Services Corporate & Founder Support
Group company
management
Why does group
structure matter?

Group structure affects much more than corporate housekeeping. It determines which entity signs with customers, which entity holds licences, where intellectual property sits, where liabilities accumulate, and whether the group can be explained clearly to banks, regulators, investors and counterparties.

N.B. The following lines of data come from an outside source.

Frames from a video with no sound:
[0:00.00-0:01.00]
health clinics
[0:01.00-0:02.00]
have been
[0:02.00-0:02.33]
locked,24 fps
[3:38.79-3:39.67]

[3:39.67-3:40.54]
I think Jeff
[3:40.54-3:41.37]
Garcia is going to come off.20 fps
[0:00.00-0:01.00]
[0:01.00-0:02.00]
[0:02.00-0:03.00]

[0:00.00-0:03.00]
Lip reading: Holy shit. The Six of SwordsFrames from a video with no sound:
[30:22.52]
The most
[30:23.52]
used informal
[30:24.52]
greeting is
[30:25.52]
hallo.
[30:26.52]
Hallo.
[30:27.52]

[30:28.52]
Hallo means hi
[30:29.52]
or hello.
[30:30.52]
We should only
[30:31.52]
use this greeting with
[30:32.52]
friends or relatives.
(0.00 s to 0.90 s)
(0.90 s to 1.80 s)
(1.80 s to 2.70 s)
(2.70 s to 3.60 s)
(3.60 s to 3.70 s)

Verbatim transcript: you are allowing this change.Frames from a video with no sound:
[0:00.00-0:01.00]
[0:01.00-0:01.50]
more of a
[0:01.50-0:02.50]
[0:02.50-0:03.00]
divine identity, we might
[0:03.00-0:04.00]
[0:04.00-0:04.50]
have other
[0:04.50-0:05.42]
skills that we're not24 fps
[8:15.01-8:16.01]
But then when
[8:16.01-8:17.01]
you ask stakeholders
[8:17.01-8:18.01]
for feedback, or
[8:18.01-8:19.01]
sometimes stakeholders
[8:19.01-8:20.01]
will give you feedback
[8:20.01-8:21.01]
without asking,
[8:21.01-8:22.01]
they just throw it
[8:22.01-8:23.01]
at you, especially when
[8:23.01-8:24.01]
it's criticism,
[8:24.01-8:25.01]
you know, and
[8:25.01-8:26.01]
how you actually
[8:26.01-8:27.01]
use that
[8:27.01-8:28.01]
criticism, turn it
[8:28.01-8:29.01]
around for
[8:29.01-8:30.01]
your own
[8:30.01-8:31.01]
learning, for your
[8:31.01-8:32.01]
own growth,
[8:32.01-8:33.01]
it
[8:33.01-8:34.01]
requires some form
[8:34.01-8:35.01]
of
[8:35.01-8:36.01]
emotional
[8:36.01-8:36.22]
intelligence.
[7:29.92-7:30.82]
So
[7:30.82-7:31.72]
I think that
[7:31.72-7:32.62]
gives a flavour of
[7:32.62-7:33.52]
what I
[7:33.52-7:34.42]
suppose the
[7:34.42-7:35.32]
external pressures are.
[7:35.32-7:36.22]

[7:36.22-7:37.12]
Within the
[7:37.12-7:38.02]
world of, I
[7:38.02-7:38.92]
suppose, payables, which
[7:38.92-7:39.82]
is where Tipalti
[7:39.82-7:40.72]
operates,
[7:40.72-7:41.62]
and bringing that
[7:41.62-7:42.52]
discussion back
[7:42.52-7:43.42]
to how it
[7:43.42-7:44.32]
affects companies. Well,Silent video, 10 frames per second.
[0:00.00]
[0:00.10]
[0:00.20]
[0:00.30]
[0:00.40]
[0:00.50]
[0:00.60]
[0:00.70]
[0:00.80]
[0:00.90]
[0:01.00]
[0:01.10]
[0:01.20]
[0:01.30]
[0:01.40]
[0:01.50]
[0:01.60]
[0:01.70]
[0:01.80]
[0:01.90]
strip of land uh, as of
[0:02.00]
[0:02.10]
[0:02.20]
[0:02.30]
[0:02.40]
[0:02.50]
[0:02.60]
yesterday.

For that reason, group company management is often a strategic exercise rather than a filing exercise. The question is not simply how many entities the group has. The question is whether those entities are doing the right jobs, and whether the paper structure matches the commercial and operational reality.

What should sit where?
There is no single correct answer for every group, but management should generally be clear on:
  • 01 Which entity contracts with customers;
  • 02 Which entity owns the relevant IP and brand assets;
  • 03 Which entity carries the regulated activity;
  • 04 Which entity employs the people performing key functions; and
  • 05 How intercompany services, costs and decision-making are
    documented.
When should a structure be revisited?
A structure usually needs to be revisited when:
  • The business moves into a new jurisdiction;
  • A regulated activity is added or materially changes;
  • A major investor comes in;
  • IP ownership has become unclear through rapid growth; or
  • Different parts of the group are performing functions informally without documentation catching up.
What is the practical risk
of getting this wrong?
The practical risk is confusion at exactly the wrong moment. A bank asks who is onboarding customers. An investor asks where the IP sits. A regulator asks which entity is responsible for a particular function. If the answer depends on who in the company you happen to ask, the structure needs attention.